→ **Listed entries**
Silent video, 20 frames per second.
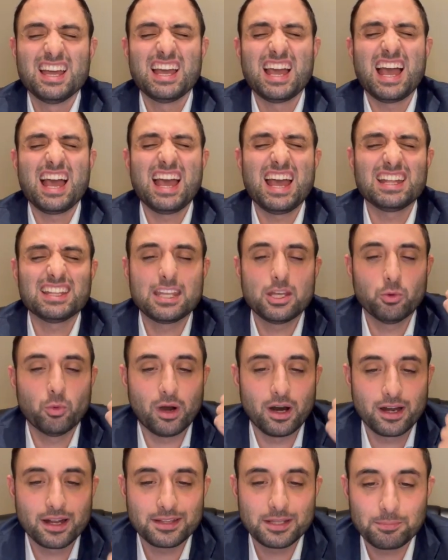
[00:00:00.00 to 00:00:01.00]
And he
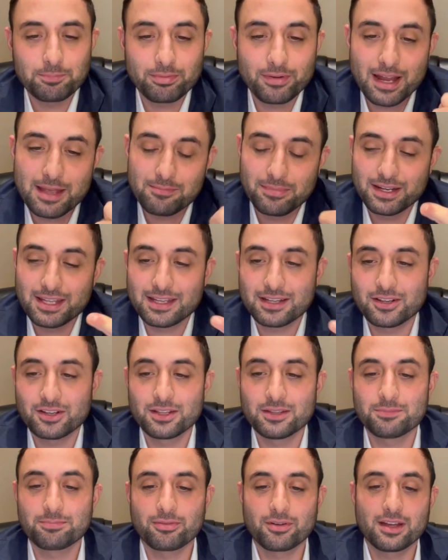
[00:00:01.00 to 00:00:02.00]
wanted to pray, but he
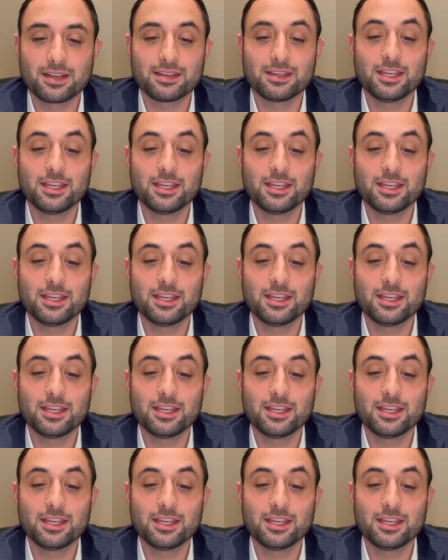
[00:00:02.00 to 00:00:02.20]
couldn't pray.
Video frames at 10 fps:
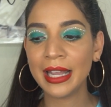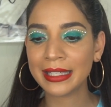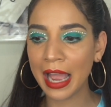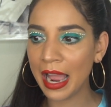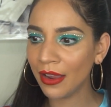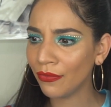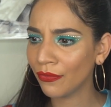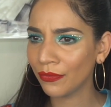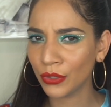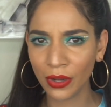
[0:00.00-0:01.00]
and I
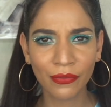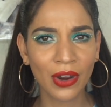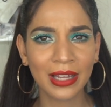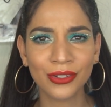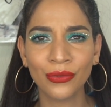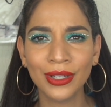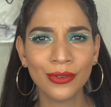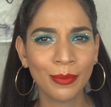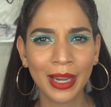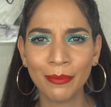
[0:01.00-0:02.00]
totally forgot to
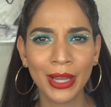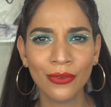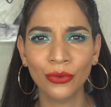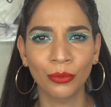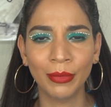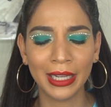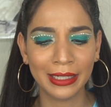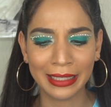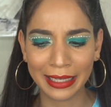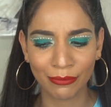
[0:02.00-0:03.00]
redo my bedroom,
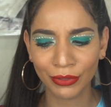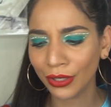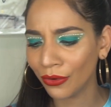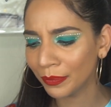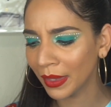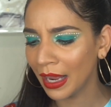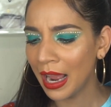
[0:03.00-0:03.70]
and like, you know,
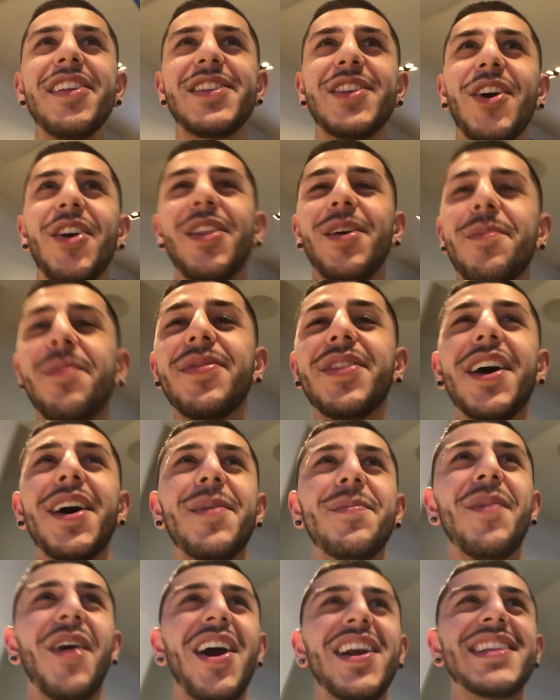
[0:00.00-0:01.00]
So the,
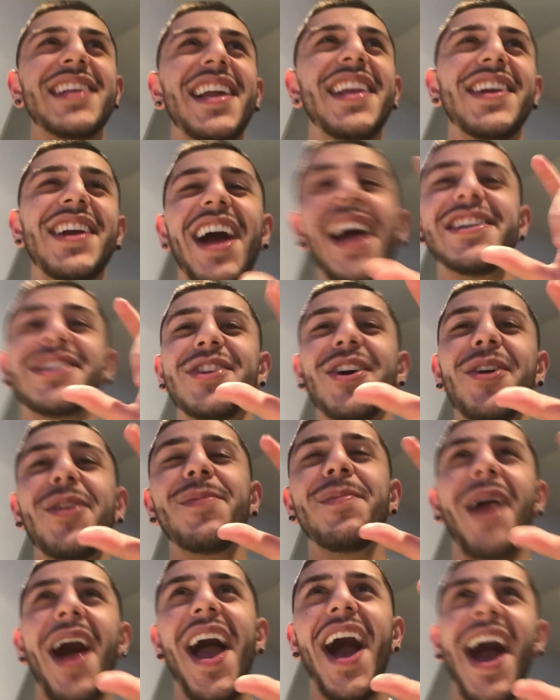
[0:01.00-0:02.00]
the bartender, I showed
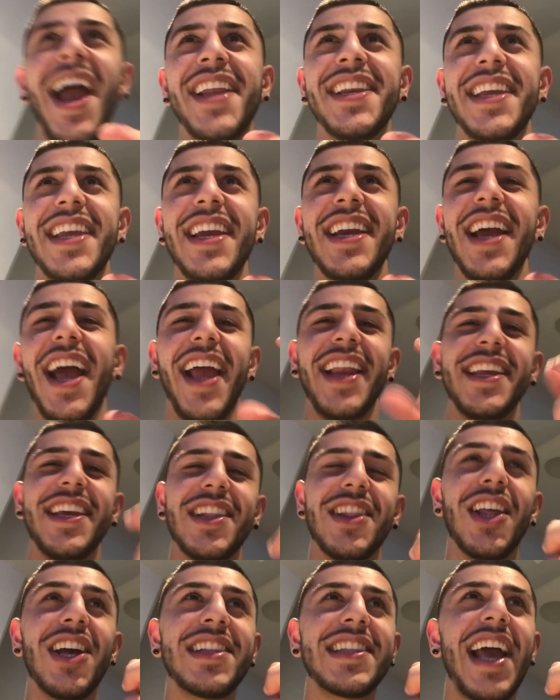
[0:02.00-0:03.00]
him my I D and he
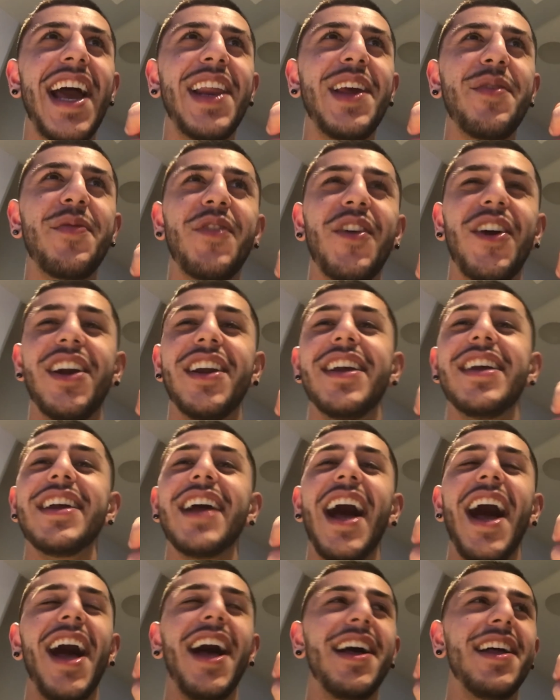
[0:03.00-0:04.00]
looked at it for
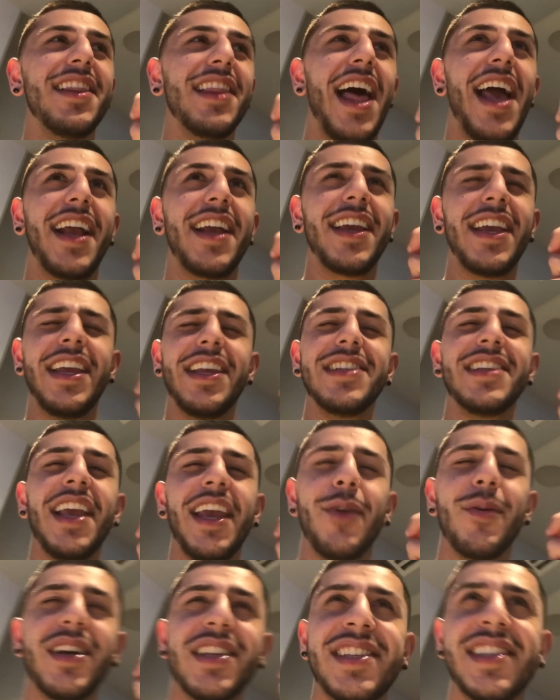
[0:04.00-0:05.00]
like, he,
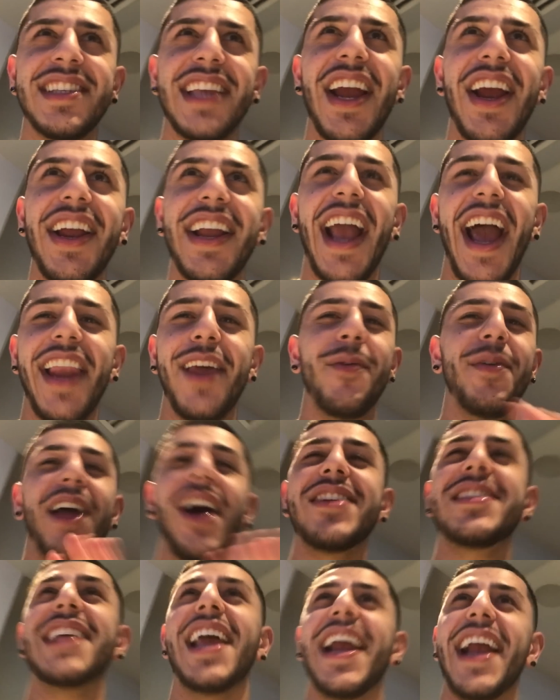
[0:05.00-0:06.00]
he was staring at it
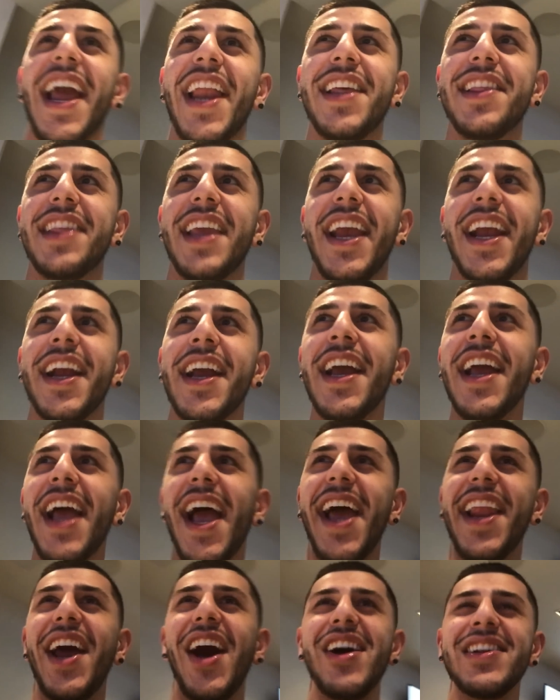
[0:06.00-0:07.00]
without saying anything.
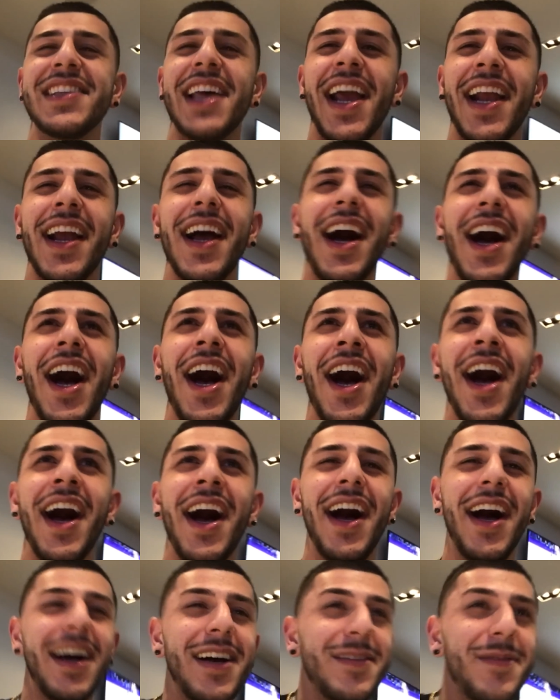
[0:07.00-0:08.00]
And I was like,
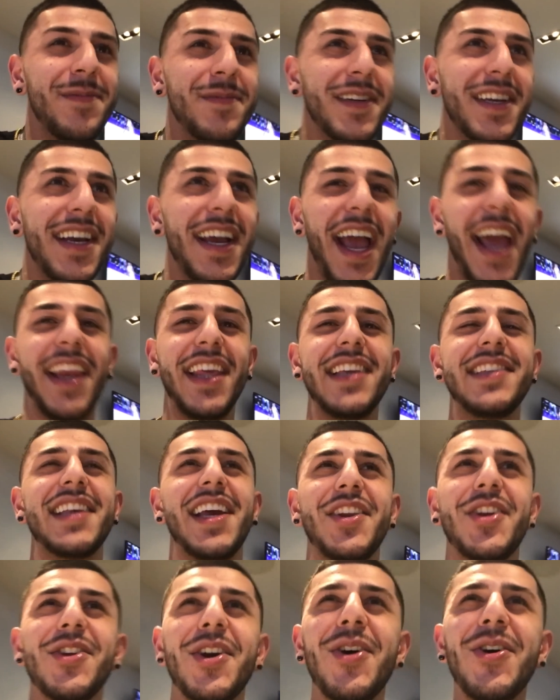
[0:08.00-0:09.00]
uh, and he
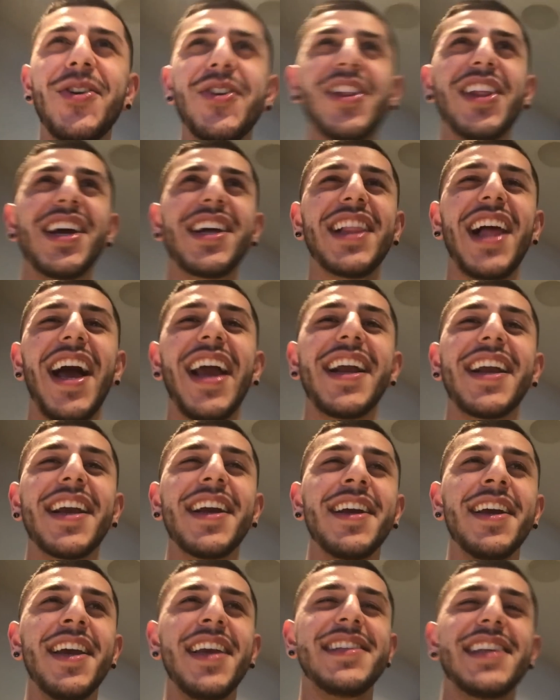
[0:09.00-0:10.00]
said, you know who you look like?
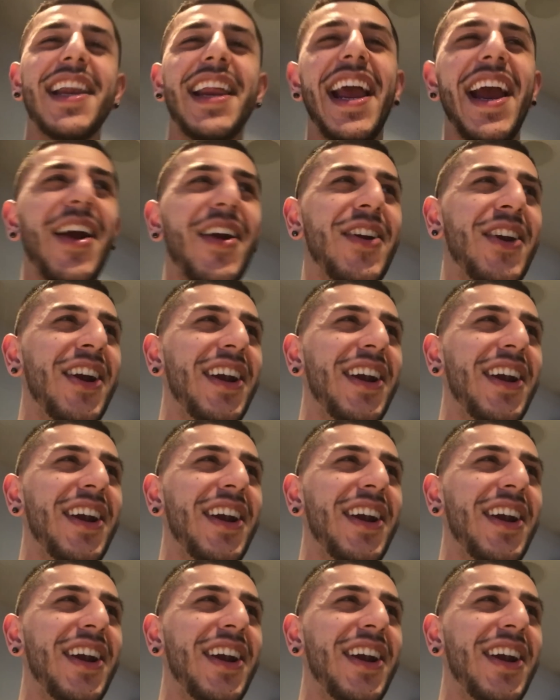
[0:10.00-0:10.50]
He said Aaron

→ **Goal of the exercise**
Every line of the material above must be written out exactly, with no pictures.

→ **Your solution**
Silent video, 20 frames per second.
[00:00:00.00 to 00:00:01.00]
And he
[00:00:01.00 to 00:00:02.00]
wanted to pray, but he
[00:00:02.00 to 00:00:02.20]
couldn't pray.
Video frames at 10 fps:
[0:00.00-0:01.00]
and I
[0:01.00-0:02.00]
totally forgot to
[0:02.00-0:03.00]
redo my bedroom,
[0:03.00-0:03.70]
and like, you know,
[0:00.00-0:01.00]
So the,
[0:01.00-0:02.00]
the bartender, I showed
[0:02.00-0:03.00]
him my I D and he
[0:03.00-0:04.00]
looked at it for
[0:04.00-0:05.00]
like, he,
[0:05.00-0:06.00]
he was staring at it
[0:06.00-0:07.00]
without saying anything.
[0:07.00-0:08.00]
And I was like,
[0:08.00-0:09.00]
uh, and he
[0:09.00-0:10.00]
said, you know who you look like?
[0:10.00-0:10.50]
He said Aaron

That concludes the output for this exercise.